Günter Klambauer, Sepp Hochreiter, and Matthias Rarey
Machine learning is a working horse of modern drug discovery and has been ever since the early days of QSAR. Despite this long tradition, machine learning methods gained substantial momentum recently triggered by the success of deep learning in many application areas. A wide range of tasks in modeling and cheminformatics have been influenced by machine learning, such as chemical synthesis planing and library design, bioactivity and toxicity prediction, and virtual screening. Machine learning methods are no more restricted to traditional data types, such as compounds and protein sequences, but also extend to protein structures, imaging, textual, and transcriptomics data. We are pleased to see that the works included in this special issue reflect this variety of tasks, data types, and methods. From the methodological point of view, the most notable effect is the tendency toward deep learning and deep neural networks.
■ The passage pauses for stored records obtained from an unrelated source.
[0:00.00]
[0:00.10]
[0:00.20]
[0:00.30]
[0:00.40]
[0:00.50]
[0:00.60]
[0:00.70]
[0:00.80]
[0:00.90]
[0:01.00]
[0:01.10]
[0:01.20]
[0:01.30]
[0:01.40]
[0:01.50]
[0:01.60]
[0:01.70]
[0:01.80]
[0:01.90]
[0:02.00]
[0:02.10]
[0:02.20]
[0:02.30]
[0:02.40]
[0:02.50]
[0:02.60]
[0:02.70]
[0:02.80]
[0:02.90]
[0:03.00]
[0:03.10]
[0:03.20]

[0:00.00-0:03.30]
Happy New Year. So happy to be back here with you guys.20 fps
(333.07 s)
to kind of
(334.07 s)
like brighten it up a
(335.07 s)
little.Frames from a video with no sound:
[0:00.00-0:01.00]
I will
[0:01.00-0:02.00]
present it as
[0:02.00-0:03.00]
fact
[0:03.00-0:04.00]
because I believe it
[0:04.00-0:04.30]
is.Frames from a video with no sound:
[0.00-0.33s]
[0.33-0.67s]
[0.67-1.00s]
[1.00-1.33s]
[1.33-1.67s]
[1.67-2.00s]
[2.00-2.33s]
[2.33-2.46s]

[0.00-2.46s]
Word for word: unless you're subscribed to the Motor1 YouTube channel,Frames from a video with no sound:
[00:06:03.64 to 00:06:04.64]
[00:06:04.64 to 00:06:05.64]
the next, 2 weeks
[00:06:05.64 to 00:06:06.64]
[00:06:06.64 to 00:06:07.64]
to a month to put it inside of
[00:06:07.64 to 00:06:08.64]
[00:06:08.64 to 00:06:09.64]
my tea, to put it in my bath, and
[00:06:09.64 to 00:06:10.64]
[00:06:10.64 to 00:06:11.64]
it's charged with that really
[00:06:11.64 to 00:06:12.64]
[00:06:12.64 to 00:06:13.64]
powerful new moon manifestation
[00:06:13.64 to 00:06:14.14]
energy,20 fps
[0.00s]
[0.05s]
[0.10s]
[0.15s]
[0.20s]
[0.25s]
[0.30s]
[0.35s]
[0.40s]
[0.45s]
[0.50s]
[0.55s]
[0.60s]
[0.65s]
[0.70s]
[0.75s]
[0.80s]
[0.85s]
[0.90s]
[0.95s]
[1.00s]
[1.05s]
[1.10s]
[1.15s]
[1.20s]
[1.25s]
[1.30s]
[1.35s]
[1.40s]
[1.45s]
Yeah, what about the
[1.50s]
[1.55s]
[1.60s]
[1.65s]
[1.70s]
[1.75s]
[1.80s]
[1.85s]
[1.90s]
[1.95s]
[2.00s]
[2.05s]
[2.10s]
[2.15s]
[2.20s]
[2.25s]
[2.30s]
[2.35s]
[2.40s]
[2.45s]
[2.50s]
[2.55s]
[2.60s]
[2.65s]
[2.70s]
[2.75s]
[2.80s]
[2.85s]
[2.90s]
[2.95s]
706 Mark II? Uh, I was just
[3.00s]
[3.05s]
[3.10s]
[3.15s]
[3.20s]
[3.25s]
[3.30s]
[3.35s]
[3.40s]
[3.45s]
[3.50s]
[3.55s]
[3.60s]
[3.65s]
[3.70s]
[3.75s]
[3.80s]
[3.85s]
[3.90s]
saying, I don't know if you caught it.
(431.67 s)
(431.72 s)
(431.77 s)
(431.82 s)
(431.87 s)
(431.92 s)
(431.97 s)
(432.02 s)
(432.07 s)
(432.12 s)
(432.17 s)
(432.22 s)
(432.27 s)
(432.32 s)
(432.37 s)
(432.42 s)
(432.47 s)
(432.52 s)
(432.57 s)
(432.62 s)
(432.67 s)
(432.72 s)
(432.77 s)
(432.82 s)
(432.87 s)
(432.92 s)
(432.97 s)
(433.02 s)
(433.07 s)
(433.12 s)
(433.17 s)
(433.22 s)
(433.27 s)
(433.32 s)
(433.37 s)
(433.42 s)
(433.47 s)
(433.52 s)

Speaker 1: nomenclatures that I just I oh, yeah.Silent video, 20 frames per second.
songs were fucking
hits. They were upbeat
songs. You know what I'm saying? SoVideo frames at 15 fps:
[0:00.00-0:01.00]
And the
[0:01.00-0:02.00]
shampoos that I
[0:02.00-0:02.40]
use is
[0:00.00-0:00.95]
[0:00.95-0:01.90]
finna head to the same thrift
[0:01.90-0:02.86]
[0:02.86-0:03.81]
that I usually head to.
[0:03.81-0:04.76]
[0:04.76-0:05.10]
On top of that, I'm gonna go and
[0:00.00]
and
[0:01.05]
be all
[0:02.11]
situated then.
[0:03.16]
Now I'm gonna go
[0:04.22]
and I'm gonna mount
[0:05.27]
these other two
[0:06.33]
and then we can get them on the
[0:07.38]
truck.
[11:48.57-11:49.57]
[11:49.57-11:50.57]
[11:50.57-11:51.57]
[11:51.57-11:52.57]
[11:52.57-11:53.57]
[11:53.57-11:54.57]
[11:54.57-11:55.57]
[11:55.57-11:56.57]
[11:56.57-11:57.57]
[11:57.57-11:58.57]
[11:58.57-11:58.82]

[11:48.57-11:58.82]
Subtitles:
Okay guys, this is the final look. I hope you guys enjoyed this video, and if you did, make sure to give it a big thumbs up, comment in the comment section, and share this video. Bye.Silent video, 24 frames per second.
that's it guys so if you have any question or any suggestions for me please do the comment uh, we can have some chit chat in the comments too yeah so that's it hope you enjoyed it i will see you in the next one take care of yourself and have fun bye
Machine learning, especially deep learning, has become an even more important and fruitful basis for computational methods in drug discovery as reflected by the recent successes in this field. Looking back to the issues of this journal over the past 12 months when we started to think about this special issue, the growing role of machine learning cannot be overlooked. The editors hope that this issue brings these two fields closer together, encourages collaborations between machine learning groups and computational and medicinal chemists, enables newcomers to get an introduction, and provides an overview of the current research status for experts.
We envision that employing machine learning in drug discovery will eventually lead to new, more efficient, and safer drugs.
Journal of Chemical Information and Modeling , 59, 3, 945, 2019-03-25.